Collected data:

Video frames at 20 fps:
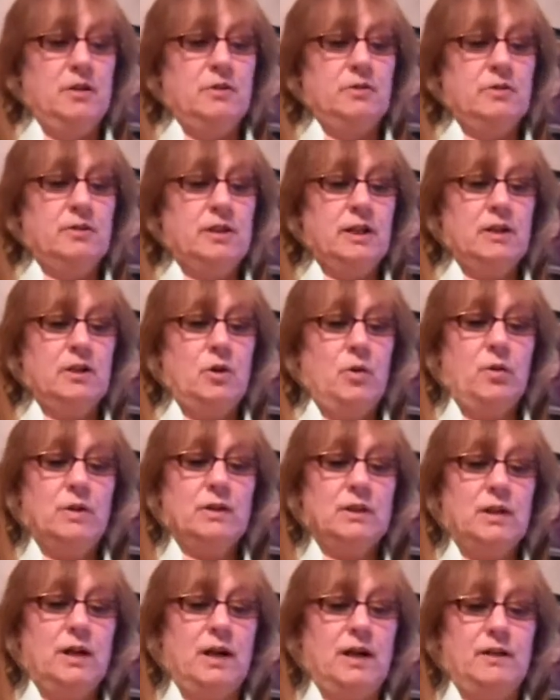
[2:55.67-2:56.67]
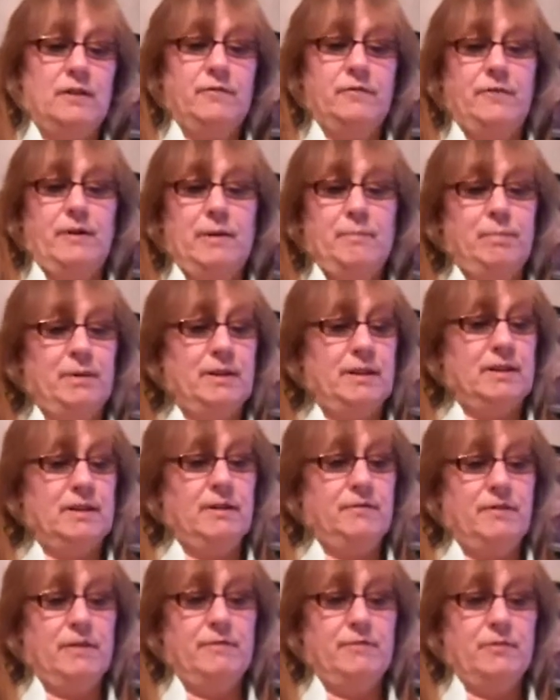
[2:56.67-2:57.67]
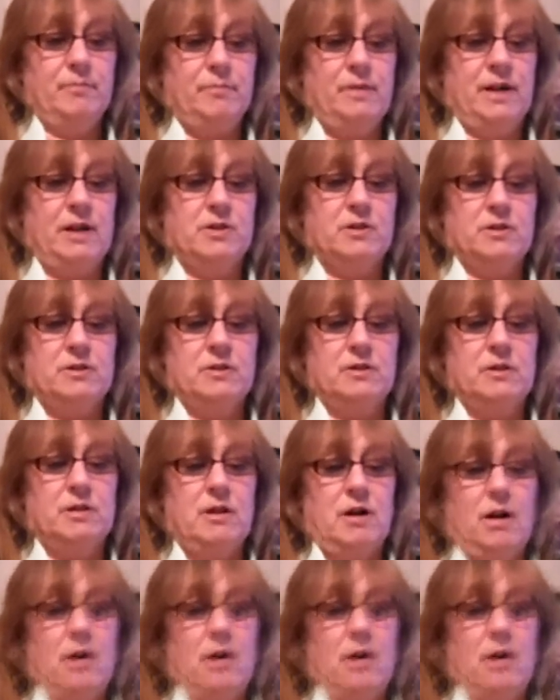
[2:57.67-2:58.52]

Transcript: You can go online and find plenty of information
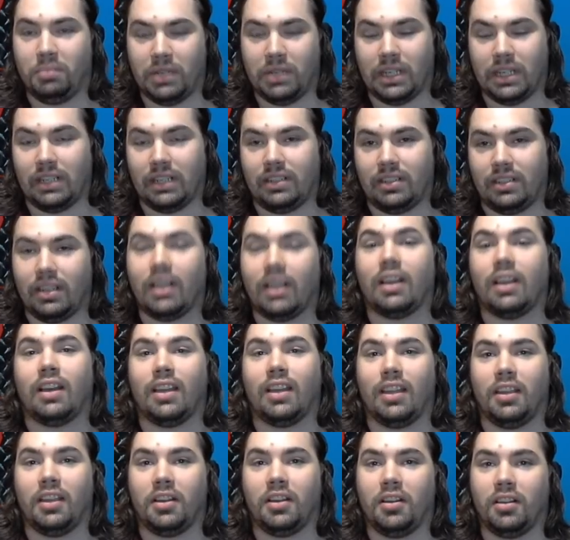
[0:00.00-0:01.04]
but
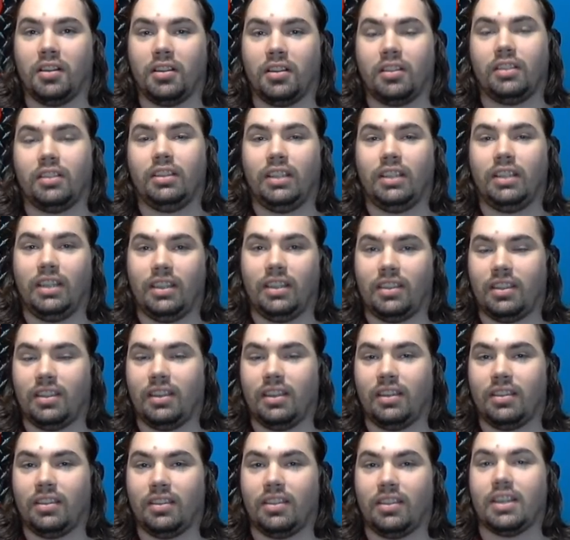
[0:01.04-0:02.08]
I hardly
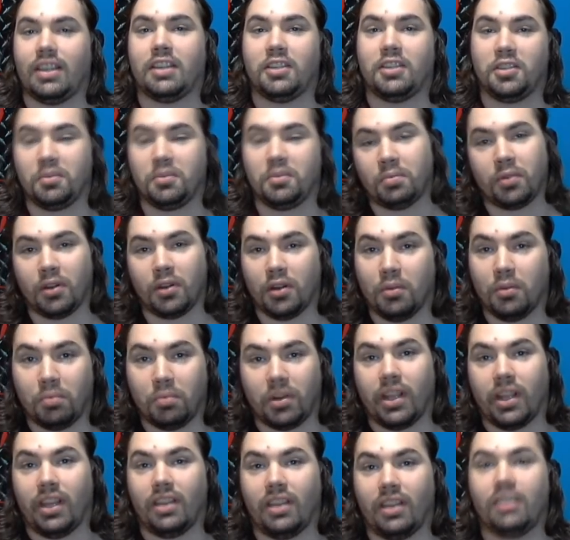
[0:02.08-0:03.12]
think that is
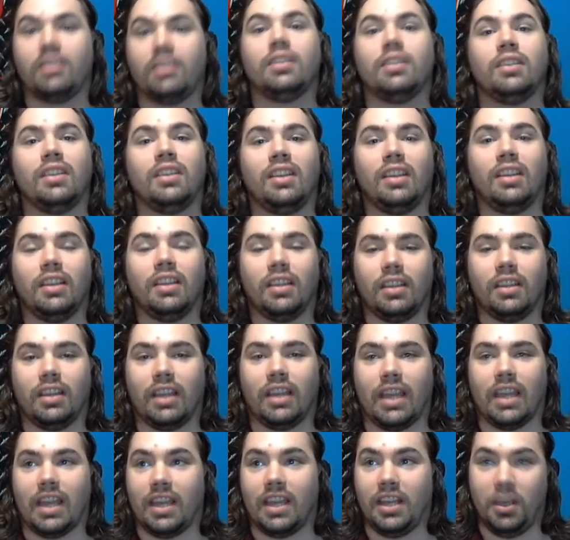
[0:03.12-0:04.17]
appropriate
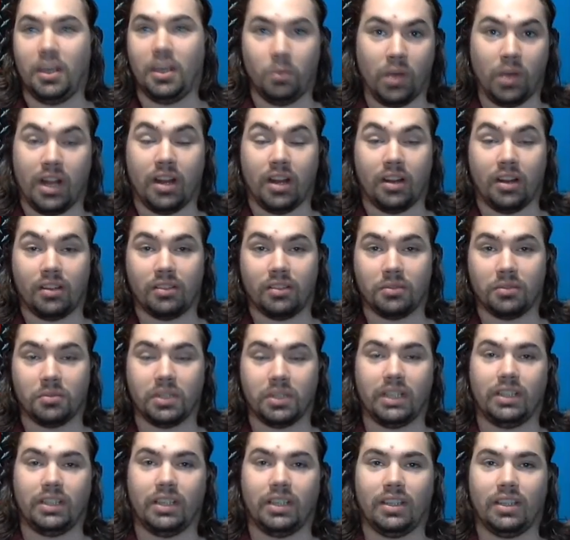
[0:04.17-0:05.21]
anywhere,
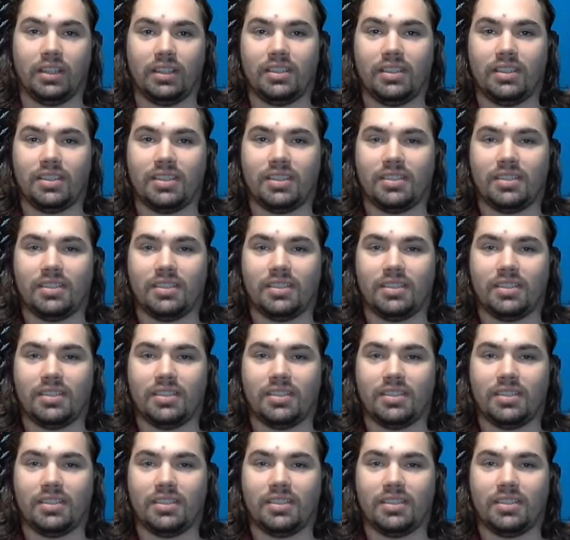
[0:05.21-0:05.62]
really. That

→ **ASSIGNMENT**
Copy all the entries word for word. Omit any pictures.

→ **ANSWER TO THIS EXERCISE**
Video frames at 20 fps:
[2:55.67-2:56.67]
[2:56.67-2:57.67]
[2:57.67-2:58.52]

Transcript: You can go online and find plenty of information
[0:00.00-0:01.04]
but
[0:01.04-0:02.08]
I hardly
[0:02.08-0:03.12]
think that is
[0:03.12-0:04.17]
appropriate
[0:04.17-0:05.21]
anywhere,
[0:05.21-0:05.62]
really. That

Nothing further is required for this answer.